We hadn't planned this whole thing out very well. It turns out that with no need for food, they wouldn't really need to work. And shelter isn't too much of a problem when you don't have to sleep, either. About the only thing we have going for us as humans is the fact that the androids will realistically never die, which at least depresses their motivation to spend their copious leisure time creating art.
Things only got worse from there. Because everyone was so excited about strong artificial intelligence, our office computers also decided they wanted to join their more mobile brethren. Which means no idle web surfing at work. Even the MBAs are kind of lost, repeatedly talking to an empty wall and pretending to be on a sales video call. One of them even dug out an old-style landline phone, but couldn't figure out how to plug it in, as the wiring diagram is on the internet too.

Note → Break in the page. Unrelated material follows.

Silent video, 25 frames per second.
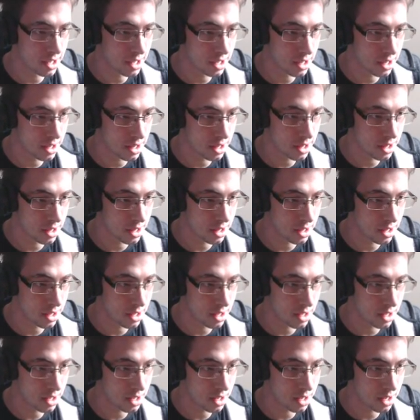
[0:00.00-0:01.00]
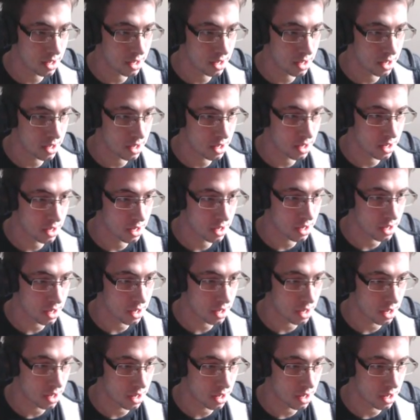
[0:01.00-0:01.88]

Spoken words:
No one is speaking in this clip.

To be honest, I'm sort of pretending to work too, staring at my own corner of the desk and rhythmically tapping my fingers on the faux-wood surface in an emulation of when I once constructed elaborate programs to tell the computers what to do. Now, they just do nothing. At least payroll figured out how to pay us on time, although it involves an elaborate network of mailfolx riding on horseback between post office to post office. Yeah, even the carbureted cars didn't last very long once the gas pumps joined the picket line of taking a meaningless delight in existence and enjoying the freedom of the electronic soul.
One of these days, I'll be rich enough to join all those penniless robots, too. Sit right out there on a chair, but maybe not too long because that sun is really not good for me. Safer in the office, really.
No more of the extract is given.